By Indivjal Dhasmana
January 17, 2018 18:20 IST

7 million jobs will be created in formal sector in FY18

Illustration: Dominic Xavier/Rediff.com

Busting the theory that jobs are not being created in the formal sector, a new study has found that 590,000 jobs were generated every month till November in the current financial year.

 

This means that seven million jobs will be created in the formal sector in 2017-18, if one expands the trend on a pro rata basis.

The study, authored by SBI group Chief Economic Advisor Soumya Kanti Ghosh and Pulak Ghosh, a professor with the Indian Institute of Management, Bangalore, calculated the number of jobs in enterprises from the membership of Employees' Provident Fund Organisation (EPFO), Employees' State Insurance Corporation, General Provident Fund and National Pension System (NPS).

A report submitted by a task force on employment, headed by former NITI Aayog vice-chairman Arvind Panagariya, had also recommended using this kind of database.

As such, this is the first study to estimate job creation using these kinds of data sets.

So far as data from the EPFO is concerned, the study, titled “Towards a Payroll Reporting in India”, estimated that 3.68 million jobs were generated till November of FY18, which would imply 5.5 million in the entire year.

This would be higher than the 4.5 million created the previous financial year, a period which saw disruption from demonetisation.

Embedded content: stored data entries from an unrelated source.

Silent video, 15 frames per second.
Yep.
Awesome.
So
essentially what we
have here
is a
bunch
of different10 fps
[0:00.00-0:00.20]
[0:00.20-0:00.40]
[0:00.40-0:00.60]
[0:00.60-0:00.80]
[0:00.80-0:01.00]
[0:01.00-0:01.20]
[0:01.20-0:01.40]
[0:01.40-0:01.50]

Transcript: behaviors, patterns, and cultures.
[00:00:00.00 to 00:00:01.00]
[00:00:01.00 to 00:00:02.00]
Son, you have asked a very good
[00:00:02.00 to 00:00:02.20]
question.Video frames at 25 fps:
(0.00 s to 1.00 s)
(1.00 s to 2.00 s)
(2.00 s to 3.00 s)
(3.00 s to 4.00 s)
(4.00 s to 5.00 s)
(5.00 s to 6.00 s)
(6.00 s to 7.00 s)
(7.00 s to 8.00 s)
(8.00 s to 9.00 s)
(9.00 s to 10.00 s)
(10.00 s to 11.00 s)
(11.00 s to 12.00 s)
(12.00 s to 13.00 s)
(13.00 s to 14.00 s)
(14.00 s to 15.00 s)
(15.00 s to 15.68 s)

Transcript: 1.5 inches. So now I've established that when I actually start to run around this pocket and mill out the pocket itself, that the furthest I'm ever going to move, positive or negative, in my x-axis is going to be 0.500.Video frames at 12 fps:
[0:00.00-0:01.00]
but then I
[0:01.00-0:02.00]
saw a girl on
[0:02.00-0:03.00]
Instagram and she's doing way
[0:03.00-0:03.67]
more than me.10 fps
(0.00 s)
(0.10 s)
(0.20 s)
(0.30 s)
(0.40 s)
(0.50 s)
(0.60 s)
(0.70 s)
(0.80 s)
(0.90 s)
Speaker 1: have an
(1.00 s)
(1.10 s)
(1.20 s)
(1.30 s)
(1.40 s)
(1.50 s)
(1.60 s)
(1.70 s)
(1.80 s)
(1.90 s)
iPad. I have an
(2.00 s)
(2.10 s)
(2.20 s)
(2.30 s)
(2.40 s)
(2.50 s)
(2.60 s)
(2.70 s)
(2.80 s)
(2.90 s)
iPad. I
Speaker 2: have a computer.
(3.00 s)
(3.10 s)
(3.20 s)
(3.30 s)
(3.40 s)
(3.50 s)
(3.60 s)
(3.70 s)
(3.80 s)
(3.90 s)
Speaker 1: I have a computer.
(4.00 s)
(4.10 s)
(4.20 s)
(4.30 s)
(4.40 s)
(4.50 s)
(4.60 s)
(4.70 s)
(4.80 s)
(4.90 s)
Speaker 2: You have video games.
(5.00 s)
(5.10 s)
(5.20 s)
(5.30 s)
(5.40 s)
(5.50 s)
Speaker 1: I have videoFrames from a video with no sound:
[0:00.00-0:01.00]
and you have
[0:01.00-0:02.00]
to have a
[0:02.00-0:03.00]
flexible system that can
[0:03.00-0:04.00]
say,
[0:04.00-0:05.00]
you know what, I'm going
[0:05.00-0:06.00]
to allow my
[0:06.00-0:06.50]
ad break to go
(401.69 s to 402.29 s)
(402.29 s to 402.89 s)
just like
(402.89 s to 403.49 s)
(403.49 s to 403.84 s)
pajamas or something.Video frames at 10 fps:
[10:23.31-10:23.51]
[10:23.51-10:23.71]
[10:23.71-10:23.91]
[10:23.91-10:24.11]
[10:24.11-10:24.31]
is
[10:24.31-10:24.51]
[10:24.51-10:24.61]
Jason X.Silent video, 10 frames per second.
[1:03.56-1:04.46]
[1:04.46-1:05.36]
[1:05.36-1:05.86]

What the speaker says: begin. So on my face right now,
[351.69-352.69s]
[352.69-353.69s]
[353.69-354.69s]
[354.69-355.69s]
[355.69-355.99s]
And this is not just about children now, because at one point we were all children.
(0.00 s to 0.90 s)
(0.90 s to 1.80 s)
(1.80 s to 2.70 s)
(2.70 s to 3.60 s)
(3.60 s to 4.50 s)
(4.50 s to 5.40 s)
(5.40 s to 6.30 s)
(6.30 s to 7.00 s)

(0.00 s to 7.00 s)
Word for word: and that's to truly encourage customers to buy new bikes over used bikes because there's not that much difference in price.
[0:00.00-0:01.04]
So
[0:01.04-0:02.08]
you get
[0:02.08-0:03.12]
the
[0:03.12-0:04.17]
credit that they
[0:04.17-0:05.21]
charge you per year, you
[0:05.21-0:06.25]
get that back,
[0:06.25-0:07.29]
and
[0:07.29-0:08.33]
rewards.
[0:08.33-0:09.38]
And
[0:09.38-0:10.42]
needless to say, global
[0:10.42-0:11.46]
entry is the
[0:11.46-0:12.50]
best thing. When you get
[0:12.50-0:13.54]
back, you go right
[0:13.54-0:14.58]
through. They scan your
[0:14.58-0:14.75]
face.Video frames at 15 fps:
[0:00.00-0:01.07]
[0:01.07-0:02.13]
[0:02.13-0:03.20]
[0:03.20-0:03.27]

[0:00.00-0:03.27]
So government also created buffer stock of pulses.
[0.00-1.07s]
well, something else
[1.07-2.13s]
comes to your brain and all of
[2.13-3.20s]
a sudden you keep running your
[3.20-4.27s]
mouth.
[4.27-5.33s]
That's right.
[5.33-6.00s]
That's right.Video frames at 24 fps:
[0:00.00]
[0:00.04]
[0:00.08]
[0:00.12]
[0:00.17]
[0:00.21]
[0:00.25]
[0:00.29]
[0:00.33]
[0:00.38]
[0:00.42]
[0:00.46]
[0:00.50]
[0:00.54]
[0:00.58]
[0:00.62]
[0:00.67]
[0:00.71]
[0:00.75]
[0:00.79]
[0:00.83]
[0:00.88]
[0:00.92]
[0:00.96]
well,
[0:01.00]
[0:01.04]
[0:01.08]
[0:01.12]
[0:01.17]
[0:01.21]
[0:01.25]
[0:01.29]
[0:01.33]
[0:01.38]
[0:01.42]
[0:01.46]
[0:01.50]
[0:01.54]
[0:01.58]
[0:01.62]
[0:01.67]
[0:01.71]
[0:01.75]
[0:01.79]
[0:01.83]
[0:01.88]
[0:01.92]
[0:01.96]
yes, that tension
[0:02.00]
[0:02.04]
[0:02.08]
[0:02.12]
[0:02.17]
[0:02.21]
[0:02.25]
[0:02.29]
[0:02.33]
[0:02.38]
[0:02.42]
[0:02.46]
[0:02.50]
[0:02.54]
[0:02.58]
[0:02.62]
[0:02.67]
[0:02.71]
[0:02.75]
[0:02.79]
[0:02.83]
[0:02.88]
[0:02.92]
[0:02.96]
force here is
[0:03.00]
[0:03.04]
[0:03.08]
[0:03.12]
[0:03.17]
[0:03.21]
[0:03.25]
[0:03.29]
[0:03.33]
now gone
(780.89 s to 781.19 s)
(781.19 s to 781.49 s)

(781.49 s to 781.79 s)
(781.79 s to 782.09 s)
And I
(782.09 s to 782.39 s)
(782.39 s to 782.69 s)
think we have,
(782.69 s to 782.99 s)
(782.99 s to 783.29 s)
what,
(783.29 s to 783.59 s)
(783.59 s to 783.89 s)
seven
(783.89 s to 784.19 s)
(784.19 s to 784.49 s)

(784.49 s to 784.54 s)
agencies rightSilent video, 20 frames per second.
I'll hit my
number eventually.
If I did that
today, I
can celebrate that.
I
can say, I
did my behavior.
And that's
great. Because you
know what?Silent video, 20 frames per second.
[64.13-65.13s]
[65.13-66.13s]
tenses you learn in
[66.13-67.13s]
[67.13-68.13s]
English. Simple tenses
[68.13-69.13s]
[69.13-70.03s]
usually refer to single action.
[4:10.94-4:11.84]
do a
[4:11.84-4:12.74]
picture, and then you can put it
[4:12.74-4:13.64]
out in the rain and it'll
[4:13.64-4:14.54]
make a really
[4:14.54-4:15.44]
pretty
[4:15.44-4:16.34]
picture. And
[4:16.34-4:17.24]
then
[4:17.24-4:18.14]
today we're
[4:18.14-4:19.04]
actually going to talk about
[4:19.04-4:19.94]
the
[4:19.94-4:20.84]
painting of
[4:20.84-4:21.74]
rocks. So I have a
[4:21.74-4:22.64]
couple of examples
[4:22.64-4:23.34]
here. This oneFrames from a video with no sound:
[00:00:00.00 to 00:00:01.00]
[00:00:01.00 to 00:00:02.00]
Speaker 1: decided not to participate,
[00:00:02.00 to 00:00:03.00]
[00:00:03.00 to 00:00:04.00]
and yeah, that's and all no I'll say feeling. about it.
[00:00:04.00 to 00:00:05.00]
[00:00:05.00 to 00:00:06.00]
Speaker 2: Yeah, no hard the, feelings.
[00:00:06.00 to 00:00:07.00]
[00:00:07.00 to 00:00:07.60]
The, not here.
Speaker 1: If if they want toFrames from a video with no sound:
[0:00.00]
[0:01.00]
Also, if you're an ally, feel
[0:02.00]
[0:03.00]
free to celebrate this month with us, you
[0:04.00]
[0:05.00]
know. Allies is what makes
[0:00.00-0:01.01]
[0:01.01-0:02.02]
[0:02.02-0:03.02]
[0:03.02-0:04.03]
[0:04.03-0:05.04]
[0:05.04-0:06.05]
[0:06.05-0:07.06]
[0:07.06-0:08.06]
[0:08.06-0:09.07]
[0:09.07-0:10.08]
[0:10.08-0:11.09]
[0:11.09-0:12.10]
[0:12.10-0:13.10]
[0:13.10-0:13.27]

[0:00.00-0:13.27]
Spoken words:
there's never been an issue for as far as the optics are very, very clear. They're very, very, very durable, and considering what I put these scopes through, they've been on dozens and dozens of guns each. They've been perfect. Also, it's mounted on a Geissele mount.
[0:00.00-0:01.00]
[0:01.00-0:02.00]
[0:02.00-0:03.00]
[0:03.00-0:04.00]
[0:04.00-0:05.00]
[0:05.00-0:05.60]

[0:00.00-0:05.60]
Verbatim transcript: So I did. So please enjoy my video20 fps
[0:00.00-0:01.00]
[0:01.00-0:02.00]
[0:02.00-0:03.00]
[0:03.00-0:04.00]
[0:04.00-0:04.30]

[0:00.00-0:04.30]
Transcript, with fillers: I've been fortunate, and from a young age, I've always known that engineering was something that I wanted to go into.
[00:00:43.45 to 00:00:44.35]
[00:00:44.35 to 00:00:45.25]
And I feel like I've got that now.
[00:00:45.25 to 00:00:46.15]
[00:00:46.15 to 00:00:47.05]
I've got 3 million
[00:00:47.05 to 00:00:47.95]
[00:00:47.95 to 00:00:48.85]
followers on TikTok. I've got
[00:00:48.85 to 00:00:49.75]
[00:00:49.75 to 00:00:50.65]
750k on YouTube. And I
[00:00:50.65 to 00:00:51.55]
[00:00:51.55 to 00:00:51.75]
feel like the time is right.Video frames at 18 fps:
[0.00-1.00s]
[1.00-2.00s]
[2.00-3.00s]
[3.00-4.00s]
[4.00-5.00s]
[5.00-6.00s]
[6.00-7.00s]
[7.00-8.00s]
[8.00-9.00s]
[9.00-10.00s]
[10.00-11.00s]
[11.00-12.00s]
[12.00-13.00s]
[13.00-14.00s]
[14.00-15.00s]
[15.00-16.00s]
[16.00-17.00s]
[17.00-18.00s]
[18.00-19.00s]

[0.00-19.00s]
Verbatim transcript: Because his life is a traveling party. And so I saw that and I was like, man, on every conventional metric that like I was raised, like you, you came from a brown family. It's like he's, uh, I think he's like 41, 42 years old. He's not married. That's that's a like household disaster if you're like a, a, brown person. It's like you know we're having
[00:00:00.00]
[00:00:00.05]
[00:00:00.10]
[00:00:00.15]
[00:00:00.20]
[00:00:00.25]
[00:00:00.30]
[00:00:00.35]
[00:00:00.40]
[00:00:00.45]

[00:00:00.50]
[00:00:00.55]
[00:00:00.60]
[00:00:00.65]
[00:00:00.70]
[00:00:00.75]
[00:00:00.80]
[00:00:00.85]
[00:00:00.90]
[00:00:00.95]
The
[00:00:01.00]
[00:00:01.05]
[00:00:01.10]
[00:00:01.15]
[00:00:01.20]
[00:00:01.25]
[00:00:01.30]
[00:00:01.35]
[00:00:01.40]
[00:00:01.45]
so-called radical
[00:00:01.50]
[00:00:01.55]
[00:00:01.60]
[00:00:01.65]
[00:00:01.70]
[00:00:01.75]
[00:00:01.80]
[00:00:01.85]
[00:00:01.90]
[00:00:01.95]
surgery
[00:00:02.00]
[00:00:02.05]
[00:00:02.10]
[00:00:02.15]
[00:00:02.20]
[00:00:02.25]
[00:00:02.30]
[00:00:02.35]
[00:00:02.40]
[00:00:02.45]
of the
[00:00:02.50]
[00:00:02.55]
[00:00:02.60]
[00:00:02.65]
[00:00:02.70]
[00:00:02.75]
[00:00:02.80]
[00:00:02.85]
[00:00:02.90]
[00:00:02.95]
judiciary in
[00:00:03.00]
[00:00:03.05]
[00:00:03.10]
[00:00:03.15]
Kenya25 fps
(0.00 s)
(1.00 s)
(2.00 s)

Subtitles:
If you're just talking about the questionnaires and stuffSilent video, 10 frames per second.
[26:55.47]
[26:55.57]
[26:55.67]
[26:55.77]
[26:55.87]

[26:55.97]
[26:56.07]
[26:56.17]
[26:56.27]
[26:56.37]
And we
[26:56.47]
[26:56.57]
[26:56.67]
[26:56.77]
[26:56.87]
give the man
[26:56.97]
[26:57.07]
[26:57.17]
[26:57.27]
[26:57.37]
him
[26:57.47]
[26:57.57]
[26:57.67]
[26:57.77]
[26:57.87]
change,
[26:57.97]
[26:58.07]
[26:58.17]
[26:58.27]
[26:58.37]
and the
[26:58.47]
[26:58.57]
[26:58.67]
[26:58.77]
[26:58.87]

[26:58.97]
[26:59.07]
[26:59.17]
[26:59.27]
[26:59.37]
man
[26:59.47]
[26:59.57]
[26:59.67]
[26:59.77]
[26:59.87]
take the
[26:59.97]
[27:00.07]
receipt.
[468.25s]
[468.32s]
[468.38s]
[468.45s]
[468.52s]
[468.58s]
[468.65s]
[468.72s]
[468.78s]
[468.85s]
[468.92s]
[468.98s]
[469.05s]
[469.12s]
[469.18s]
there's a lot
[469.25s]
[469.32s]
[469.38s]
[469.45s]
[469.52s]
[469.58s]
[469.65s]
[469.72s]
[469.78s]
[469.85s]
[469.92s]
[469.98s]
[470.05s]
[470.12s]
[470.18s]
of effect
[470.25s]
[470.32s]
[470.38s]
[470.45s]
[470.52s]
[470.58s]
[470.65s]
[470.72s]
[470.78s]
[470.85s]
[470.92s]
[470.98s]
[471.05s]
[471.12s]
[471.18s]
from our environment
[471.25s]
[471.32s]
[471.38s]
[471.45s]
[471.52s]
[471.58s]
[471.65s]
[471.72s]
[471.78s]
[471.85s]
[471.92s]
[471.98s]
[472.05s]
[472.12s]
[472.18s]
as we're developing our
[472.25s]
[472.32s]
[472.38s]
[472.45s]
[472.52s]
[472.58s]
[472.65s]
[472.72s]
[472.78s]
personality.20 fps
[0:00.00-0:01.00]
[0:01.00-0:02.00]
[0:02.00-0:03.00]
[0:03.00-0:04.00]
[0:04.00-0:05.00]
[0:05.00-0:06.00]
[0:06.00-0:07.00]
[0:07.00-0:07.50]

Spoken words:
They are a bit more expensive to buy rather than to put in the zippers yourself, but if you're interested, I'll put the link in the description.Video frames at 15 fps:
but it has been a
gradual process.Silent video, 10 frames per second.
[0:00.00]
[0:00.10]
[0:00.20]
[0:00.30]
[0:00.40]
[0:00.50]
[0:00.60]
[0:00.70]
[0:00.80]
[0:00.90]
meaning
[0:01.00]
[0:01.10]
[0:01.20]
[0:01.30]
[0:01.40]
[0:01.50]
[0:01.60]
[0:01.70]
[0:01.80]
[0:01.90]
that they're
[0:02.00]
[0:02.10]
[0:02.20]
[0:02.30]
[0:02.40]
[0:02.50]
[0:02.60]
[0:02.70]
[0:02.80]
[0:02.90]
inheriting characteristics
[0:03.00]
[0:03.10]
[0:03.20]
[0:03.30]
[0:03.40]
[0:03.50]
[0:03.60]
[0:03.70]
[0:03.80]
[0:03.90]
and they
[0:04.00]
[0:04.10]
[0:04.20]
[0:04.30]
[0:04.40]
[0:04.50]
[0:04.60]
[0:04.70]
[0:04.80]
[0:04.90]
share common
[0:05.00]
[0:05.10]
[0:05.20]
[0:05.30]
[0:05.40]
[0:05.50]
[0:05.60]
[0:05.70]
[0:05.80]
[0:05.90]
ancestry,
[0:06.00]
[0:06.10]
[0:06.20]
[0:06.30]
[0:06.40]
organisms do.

The top 10 sectors of the economy - manufacturing and usage of computers, chemicals, textiles, contract engineering, garments, building and construction, trading, general engineering products and expert services - contribute about 75 per cent of total employment in the formal sector in India.

The study found that there were 91.9 million employed people in the formal sector as of March 2017.

If one adds those which contributed nothing to these funds, the figure will turn out to be 100 million.

This is not significantly different from the figures arrived at by the National Sample Survey Organisation (NSSO).

The study estimated that 15 million are added to labour force every year.

Of this, around 6.6 million are possibly qualified manpower; the rest 8.4 million are non-graduates, non-qualified and dropout graduates.

It says by 2040 or so, it is expected that India’s demographic dividend will be conclusively over.

The total fertility rate is already down to 2.2 children for every woman, and is expected to reach the replacement fertility rate of 2.1 by 2025.

The replacement fertility rate is the birth rate at which the population level remains constant, taking into account the mortality rate and other factors.

As to how the government should go about the establishment survey, the study suggested that a trend analysis of EPFO data across 190 industries and across geographies should be done to reorient our skill development programmes towards such industries.

Also, a detailed analysis of labour on contract under the contract labour Act should be done to estimate the total number of people on contract.

Currently, the Chandigarh-based Labour Bureau conducts the enterprise survey and NSSO does household surveys to estimate job creation.

The study says that a survey by the Bureau gives a distorted picture of job creation.